When the students of more than 200 colleges competed recently in the National Intercollegiate Bridge Tournament, they met a new set of conditions designed to minimize luck. The tournament is an annual event based on a series of 18 hands with built-in problems, and it enables students to compete without leaving the campus. It is decided not by the number of points they amass against their opponents, but by the number of points they are awarded—both for bidding and play—against a designated par score. The new conditions have made it virtually certain that a pair can win par points only as a result of its own efforts, not when its opponents err.

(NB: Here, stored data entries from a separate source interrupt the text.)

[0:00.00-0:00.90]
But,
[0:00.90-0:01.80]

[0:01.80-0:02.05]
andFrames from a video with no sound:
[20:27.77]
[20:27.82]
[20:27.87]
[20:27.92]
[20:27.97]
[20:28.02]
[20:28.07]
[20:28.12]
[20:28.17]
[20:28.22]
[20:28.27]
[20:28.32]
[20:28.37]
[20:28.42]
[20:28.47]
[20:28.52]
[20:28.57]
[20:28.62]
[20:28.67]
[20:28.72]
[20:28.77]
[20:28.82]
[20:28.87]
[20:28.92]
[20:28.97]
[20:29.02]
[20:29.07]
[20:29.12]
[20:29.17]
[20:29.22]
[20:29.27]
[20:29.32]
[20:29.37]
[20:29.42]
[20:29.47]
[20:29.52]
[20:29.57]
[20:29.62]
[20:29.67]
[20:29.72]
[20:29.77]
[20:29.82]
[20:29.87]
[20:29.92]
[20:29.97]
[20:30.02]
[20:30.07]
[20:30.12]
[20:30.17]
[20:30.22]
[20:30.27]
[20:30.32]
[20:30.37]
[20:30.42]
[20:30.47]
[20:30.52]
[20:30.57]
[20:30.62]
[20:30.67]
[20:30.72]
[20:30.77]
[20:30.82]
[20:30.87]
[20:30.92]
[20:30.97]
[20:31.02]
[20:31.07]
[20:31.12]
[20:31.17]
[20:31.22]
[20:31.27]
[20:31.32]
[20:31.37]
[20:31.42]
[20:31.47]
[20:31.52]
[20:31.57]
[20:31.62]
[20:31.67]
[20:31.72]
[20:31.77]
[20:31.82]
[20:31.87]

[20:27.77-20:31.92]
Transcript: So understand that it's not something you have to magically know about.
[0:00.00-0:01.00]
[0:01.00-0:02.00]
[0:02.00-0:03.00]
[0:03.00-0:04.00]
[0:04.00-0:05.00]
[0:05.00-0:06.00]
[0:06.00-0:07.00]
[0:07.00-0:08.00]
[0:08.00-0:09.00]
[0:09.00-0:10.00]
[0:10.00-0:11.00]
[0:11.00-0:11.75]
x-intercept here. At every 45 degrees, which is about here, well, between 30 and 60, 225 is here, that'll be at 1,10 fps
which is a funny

In the hand below it should not have been difficult for North-South to avoid getting too high on their combined hands. North has a normal 17-point one-no-trump opening. South, with only five points in high cards, knows immediately that his side is well short of the 26 points required for a game bid. He may, therefore, elect to pass one no trump, or sign off with two spades. Either way, North-South earn five par points. Or they can get two par points if they bid as high as two no trump or three diamonds. But no matter how they bid, the instructions that come with each hand—they are opened after the bidding, of course—require that South play a contract of two spades and that West lead the club ace followed by the club 9.
Now it is up to the defenders to earn their points. In the 18 deals, each player gets about the same number of chances to play the hero's role, but in this case, the fate of his side depends upon East's next play. Regardless of possible false-cards by declarer, the only missing dub is higher than partner's second lead of the 9, so East is certain that his partner can trump the next club lead. But if East gives partner the ruff immediately the opponents make their contract and East-West miss their par points.
Suppose that East-West collect three club tricks and the ace of trumps and ace of diamonds. That will not be sufficient to set the contract. East must find another trick somewhere. Surely it cannot be in hearts or trumps, so it must be in the diamond suit. Before leading the third club, therefore, East must lead the ace and another diamond. He now steps in with the ace on declarer's first trump play and leads the third round of clubs for partner to ruff. West leads back a third diamond, and East ruffs for the setting trick. For playing the two rounds of diamonds before the third club, East gains four par points for his side. For stepping in on the first spade and leading a club he gets two more. And for giving his partner the diamond ruff, West adds two final points to his side's score, bringing the total to a maximum of eight par points.
The directed contract and the automatic leads alert the players to the par possibilities on some of the hands, but, all in all, this is the best method yet for scoring this kind of contest.